The merged entity, with a starting asset base of about $2.2 billion, would have the critical mass to obtain a banking licence, the statement said.
The proposal envisaged that the merged entity would be listed on the NZX, providing the only opportunity for New Zealand investors to own shares in a bank focused on the home market.
It would initially have 360 staff and about 70 customer outlets around the country.
Transaction details were yet to be finalised, but it was envisaged that the merger would be facilitated by amalgamating CBS and SCBS and then by the acquisition of applicable PGC businesses, primarily its wholly owned subsidiary Marac, the statement said.
"The project is in its early stages, with due diligence still to be completed before a formal proposal can be put to the respective owners of the merging entities - expected to be in the latter part of this year."
The branding strategy for the merged entity was being developed and would incorporate the "Heartland" vision of the three parties.
The respective ownership proportions and board structure of the merged business were still to be agreed, but PGC would likely be the largest shareholder.
A banking licence would bring advantages such as credibility and a lower cost of funds - levelling the playing field with other banks in this country, which were mainly Australian-owned and driven, the statement said.

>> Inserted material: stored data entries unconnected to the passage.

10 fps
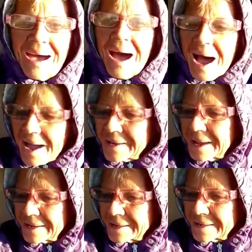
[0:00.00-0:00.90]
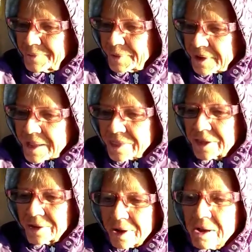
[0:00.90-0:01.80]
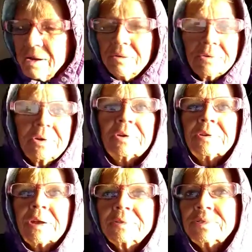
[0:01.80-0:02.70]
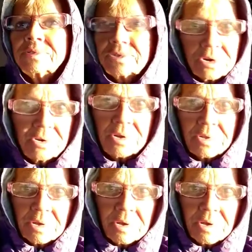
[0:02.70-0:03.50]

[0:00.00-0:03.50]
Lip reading: got up and I thought, oh, good. I'll just turn on the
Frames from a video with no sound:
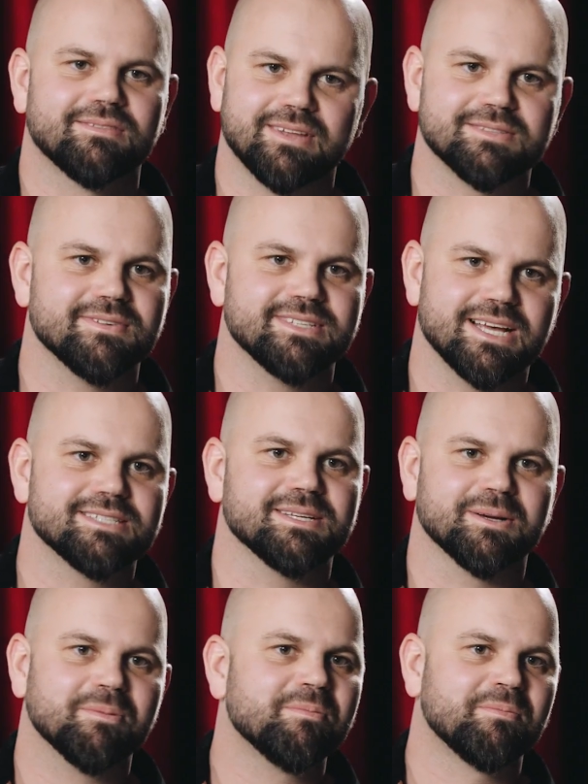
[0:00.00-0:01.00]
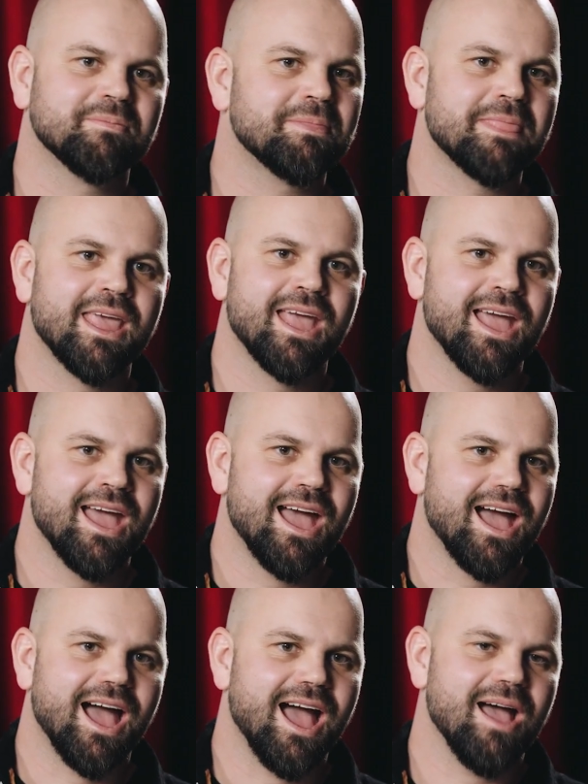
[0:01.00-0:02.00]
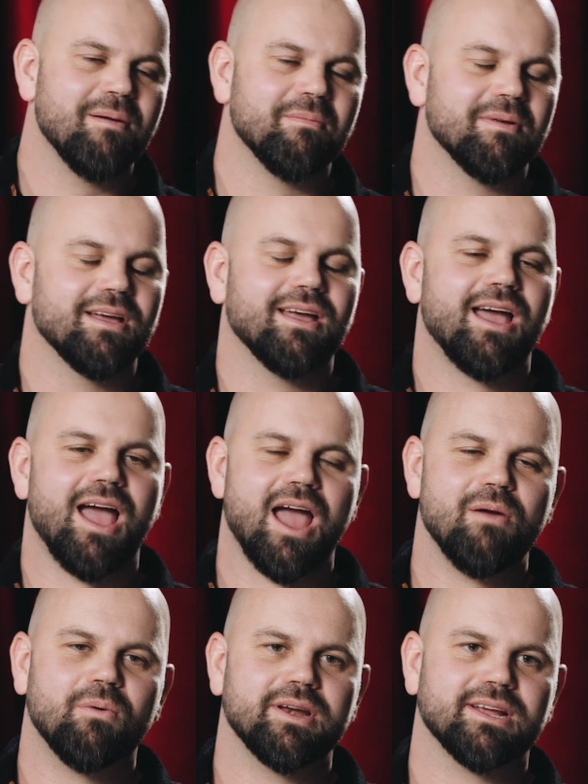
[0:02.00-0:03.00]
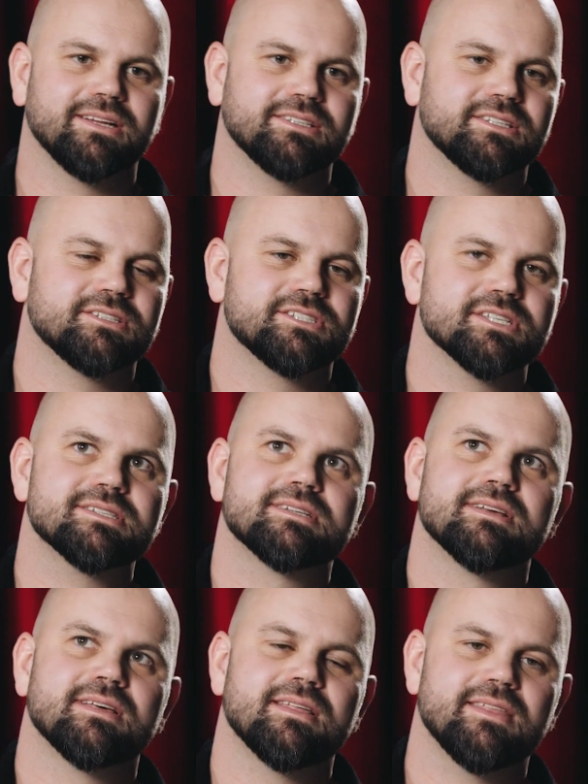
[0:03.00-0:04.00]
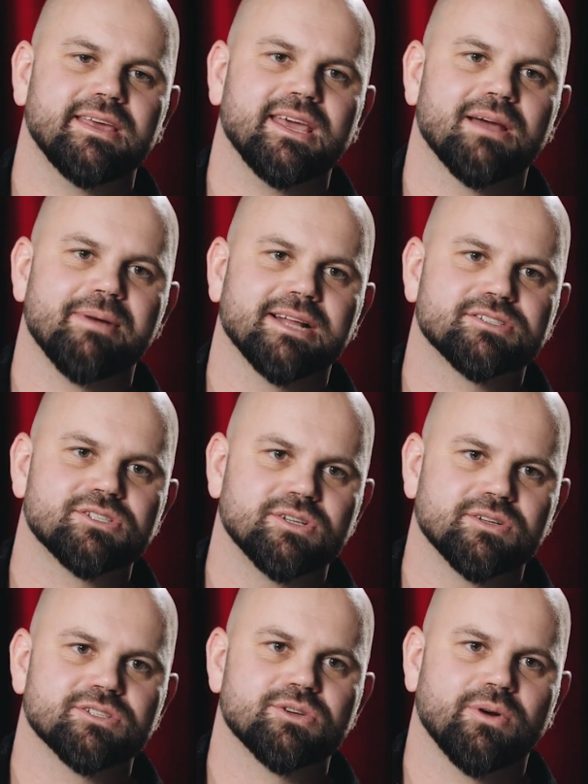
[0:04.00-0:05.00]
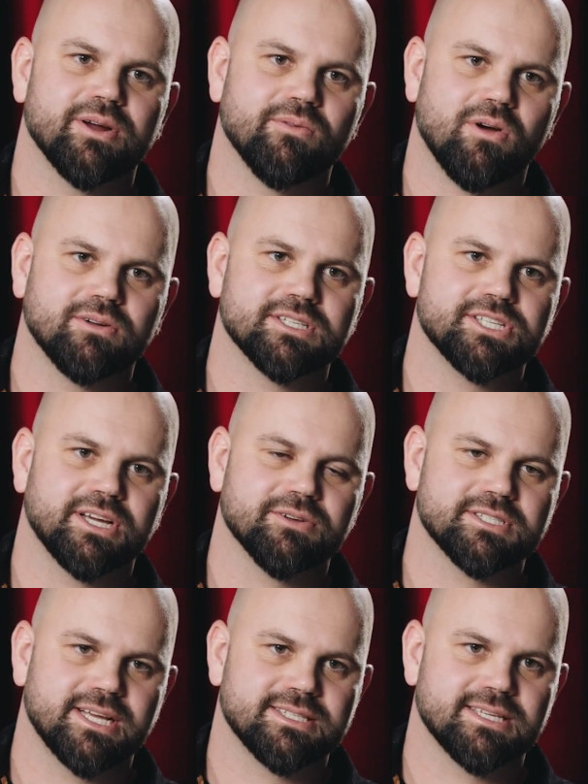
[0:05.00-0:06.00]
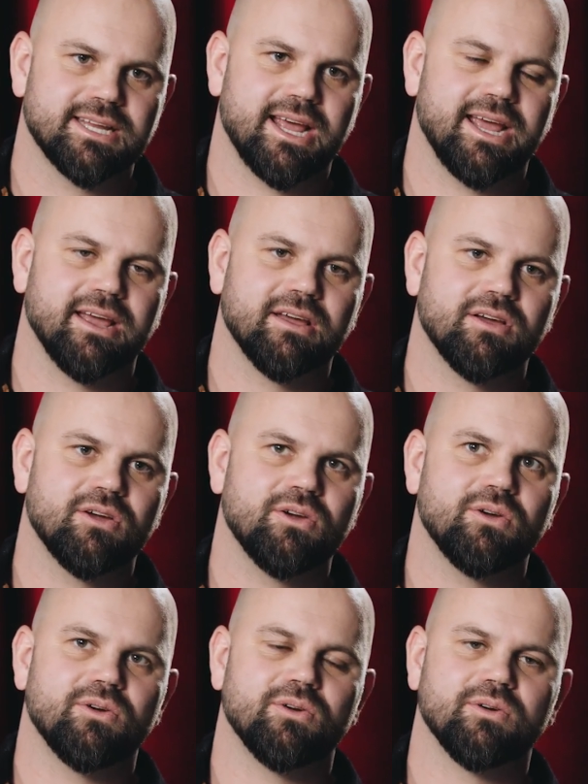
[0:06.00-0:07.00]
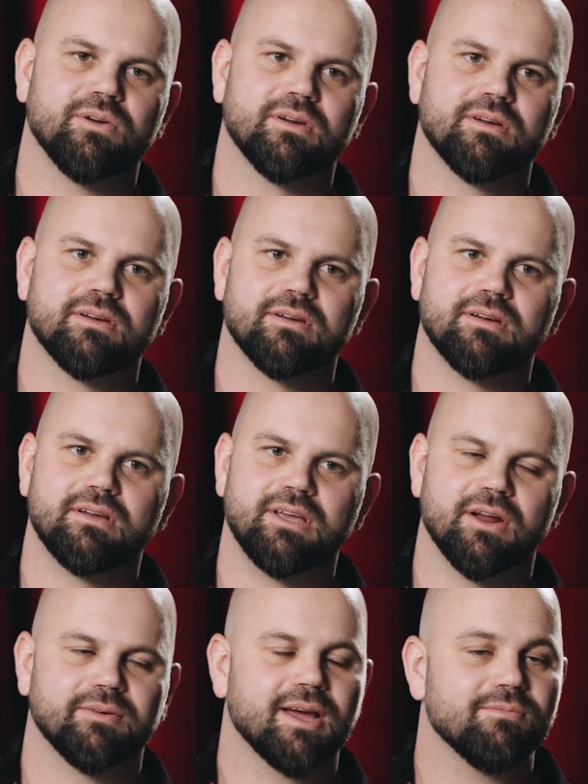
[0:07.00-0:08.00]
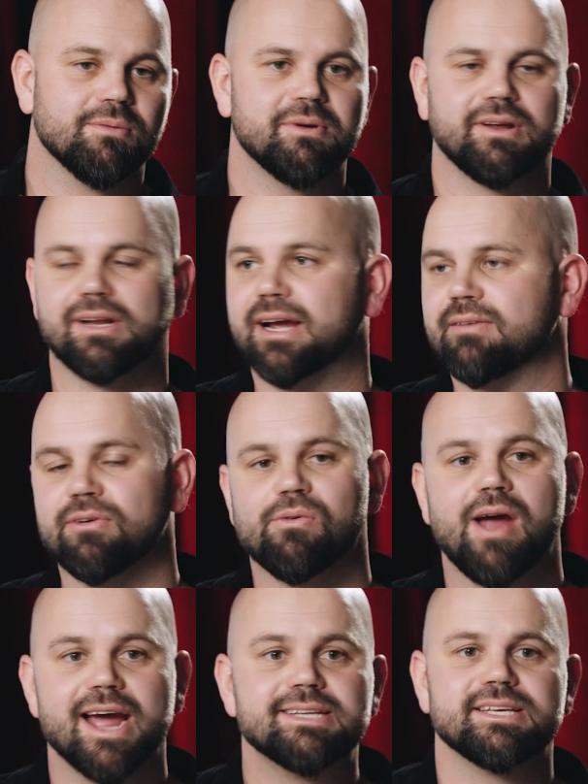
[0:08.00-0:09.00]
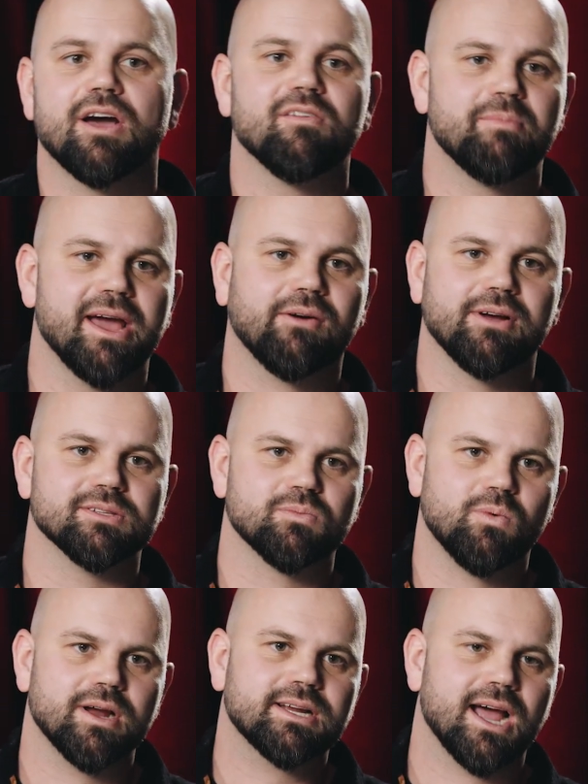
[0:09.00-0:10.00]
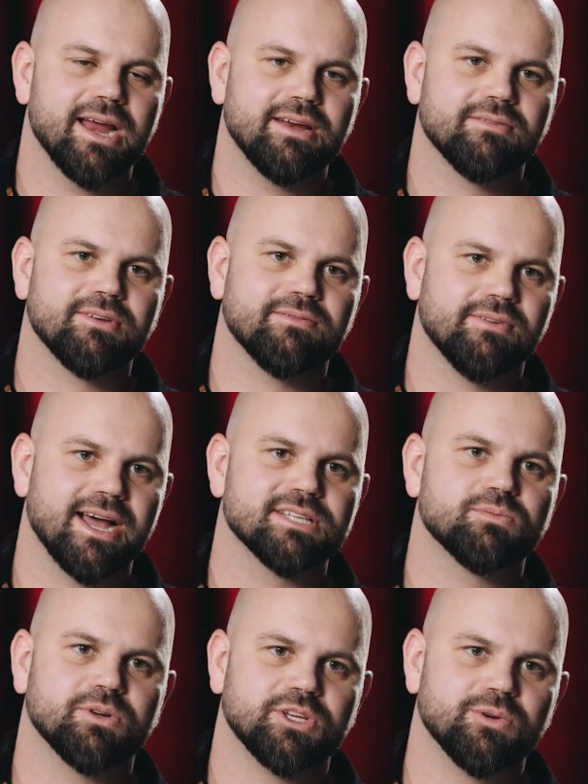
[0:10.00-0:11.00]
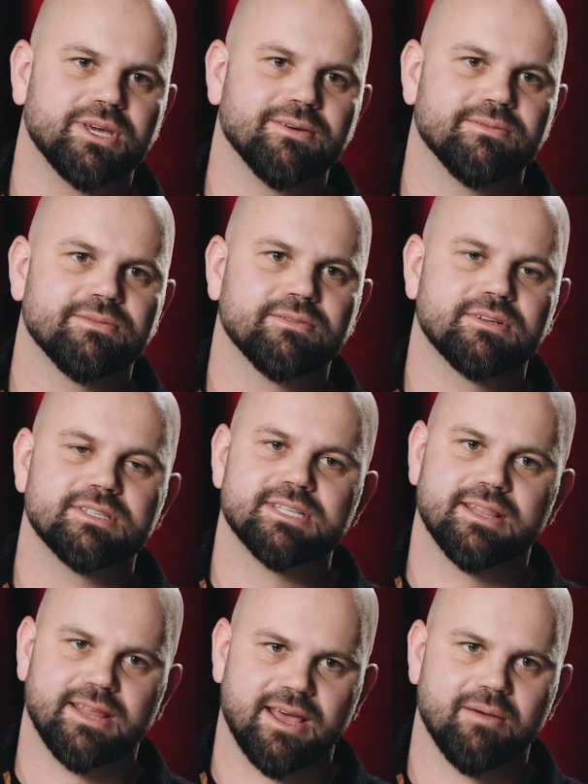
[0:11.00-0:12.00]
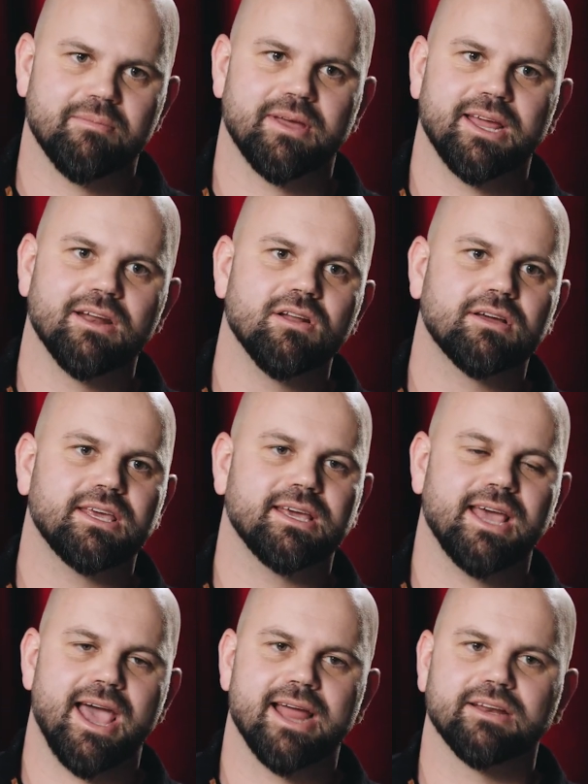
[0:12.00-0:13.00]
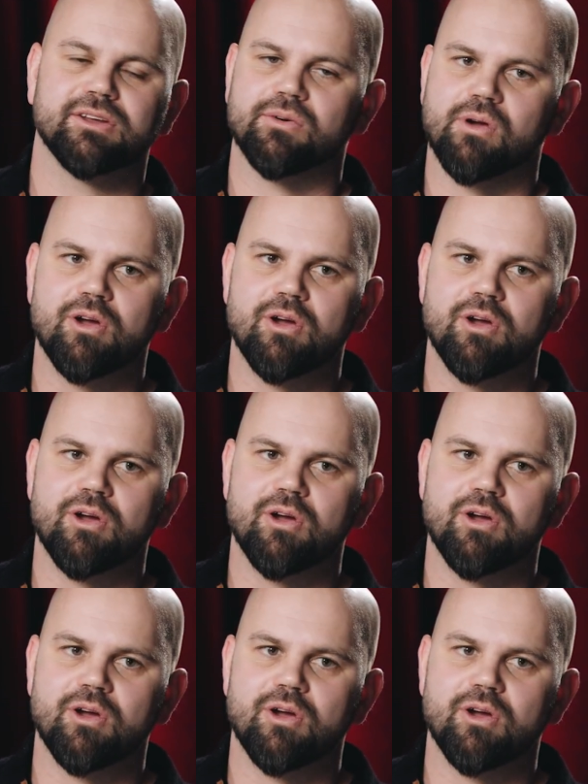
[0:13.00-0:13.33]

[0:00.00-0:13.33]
That's fantastic. I wonder, just thinking about students who are enrolled at Chico State today, who come from a variety of backgrounds, what kind of advice would you give to them in looking at your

"We aim to establish and leverage a nationwide presence, broad depositor base and distribution networks to market a broadened range of products and services across the customer base."
The goal of bringing together the three strong and recognisable brands would be to more than double the combined asset base.
"Most importantly, the scale and growth opportunities resulting from the consolidation will drive greater shareholder value than would likely be achievable with three separate entities," the statement said.
It was hoped an implementation agreement would be in place within the next few months, and then to make more detail available on the proposal, including shareholdings and board and management structures.
Under the current proposal, approvals would be needed from various stakeholders, including shareholders, depositors, debenture holders and regulators.
The merger would also need an amendment to the Building Society Act to allow shareholders in listed building societies to have one vote per share - and not one vote per shareholder - on special resolutions.
Representations on the matter were being made to the appropriate authorities.
If all approvals were granted it was expected the merged entity would start trading by early next year. Should the merger proceed as expected, it was anticipated a banking application would be made by the middle of 2011, the statement said.